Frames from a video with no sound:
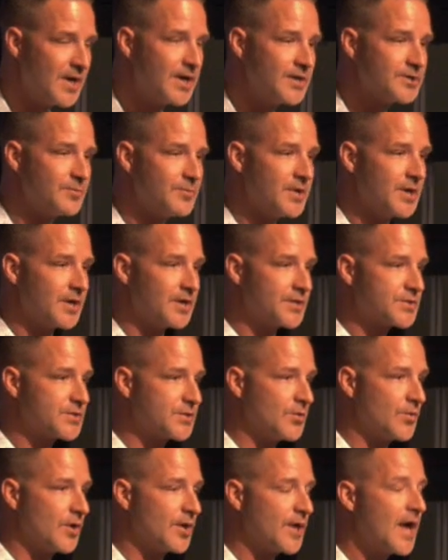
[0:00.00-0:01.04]
to be a good
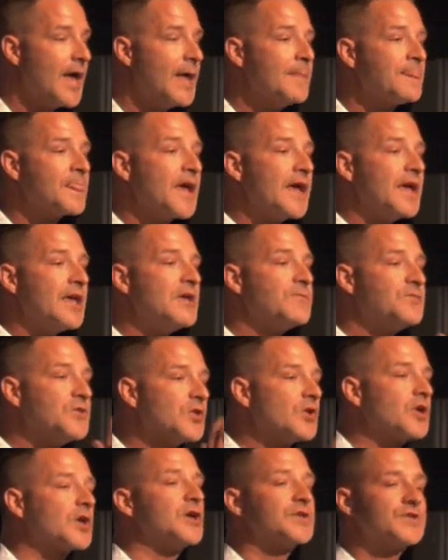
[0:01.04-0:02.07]
steward. If
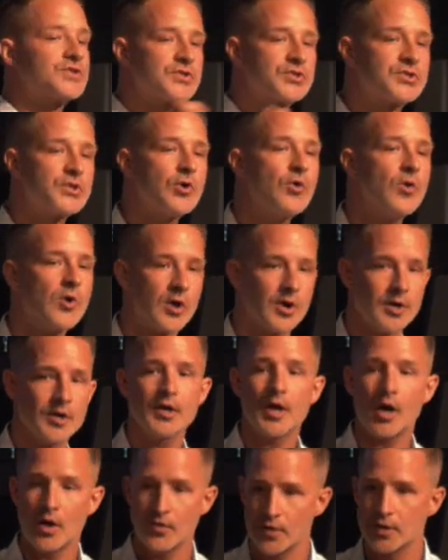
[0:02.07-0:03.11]
you're a good steward
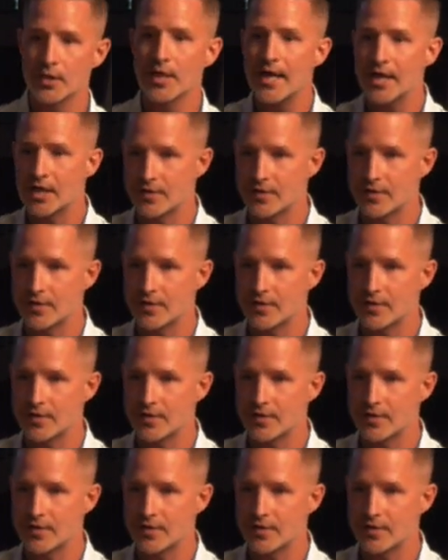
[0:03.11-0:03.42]
on the leg of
################
**PROBLEM DESCRIPTION:** In your answer, give every line of the listing above exactly, and do not include the images.

**RESULT FOR THIS TASK:**
Frames from a video with no sound:
[0:00.00-0:01.04]
to be a good
[0:01.04-0:02.07]
steward. If
[0:02.07-0:03.11]
you're a good steward
[0:03.11-0:03.42]
on the leg of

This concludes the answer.